■ WORK TO BE COMPLETED:
Set down again each entry exactly as it reads, pictures excluded.

MATERIAL PROVIDED Start Marker

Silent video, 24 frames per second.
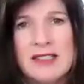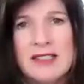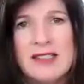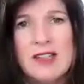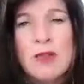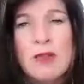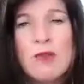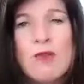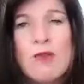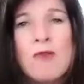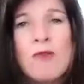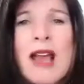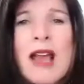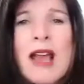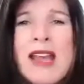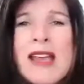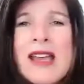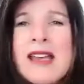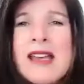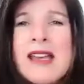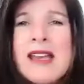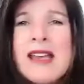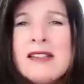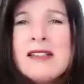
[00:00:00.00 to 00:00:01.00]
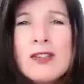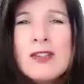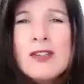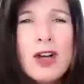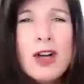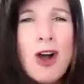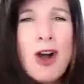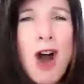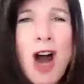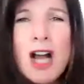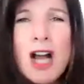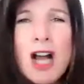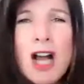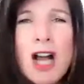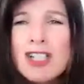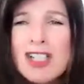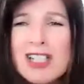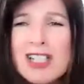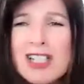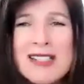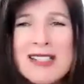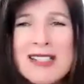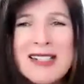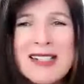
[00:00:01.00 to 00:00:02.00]
that raise your
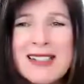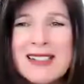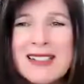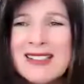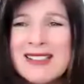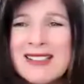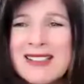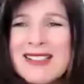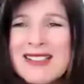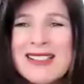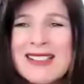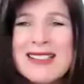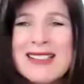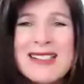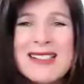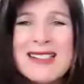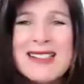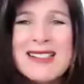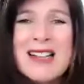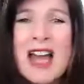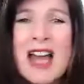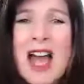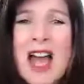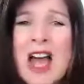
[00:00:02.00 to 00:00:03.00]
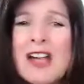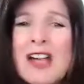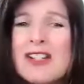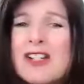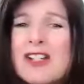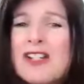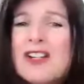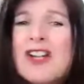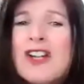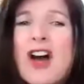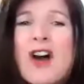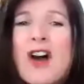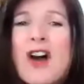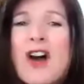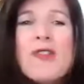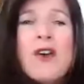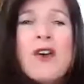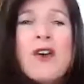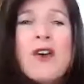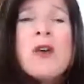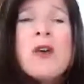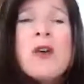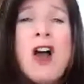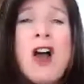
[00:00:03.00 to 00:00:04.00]
consciousness, to know
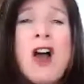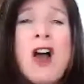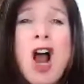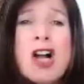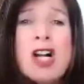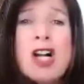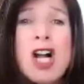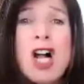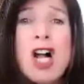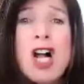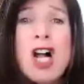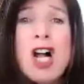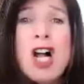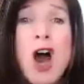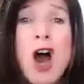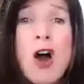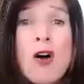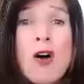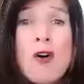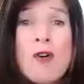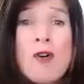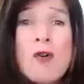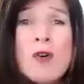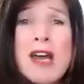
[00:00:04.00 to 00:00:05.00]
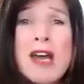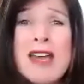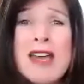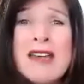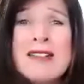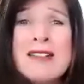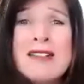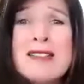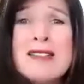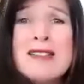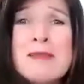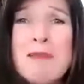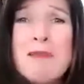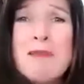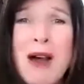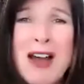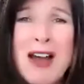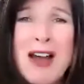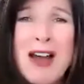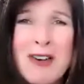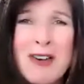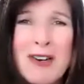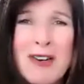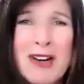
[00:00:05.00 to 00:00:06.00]
that we are
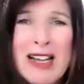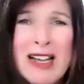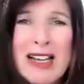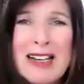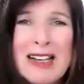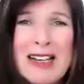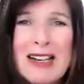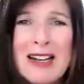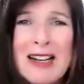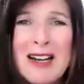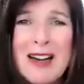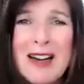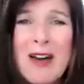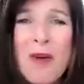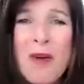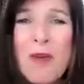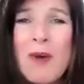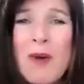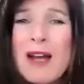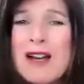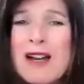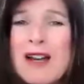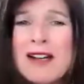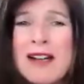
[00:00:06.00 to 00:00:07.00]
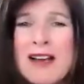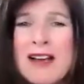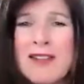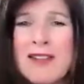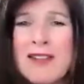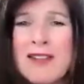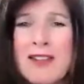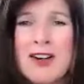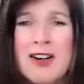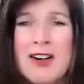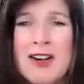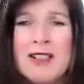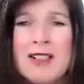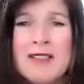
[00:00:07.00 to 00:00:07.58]
co-inspiring one another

MATERIAL PROVIDED End Marker

■ ANSWER TO THIS EXERCISE:
Silent video, 24 frames per second.
[00:00:00.00 to 00:00:01.00]
[00:00:01.00 to 00:00:02.00]
that raise your
[00:00:02.00 to 00:00:03.00]
[00:00:03.00 to 00:00:04.00]
consciousness, to know
[00:00:04.00 to 00:00:05.00]
[00:00:05.00 to 00:00:06.00]
that we are
[00:00:06.00 to 00:00:07.00]
[00:00:07.00 to 00:00:07.58]
co-inspiring one another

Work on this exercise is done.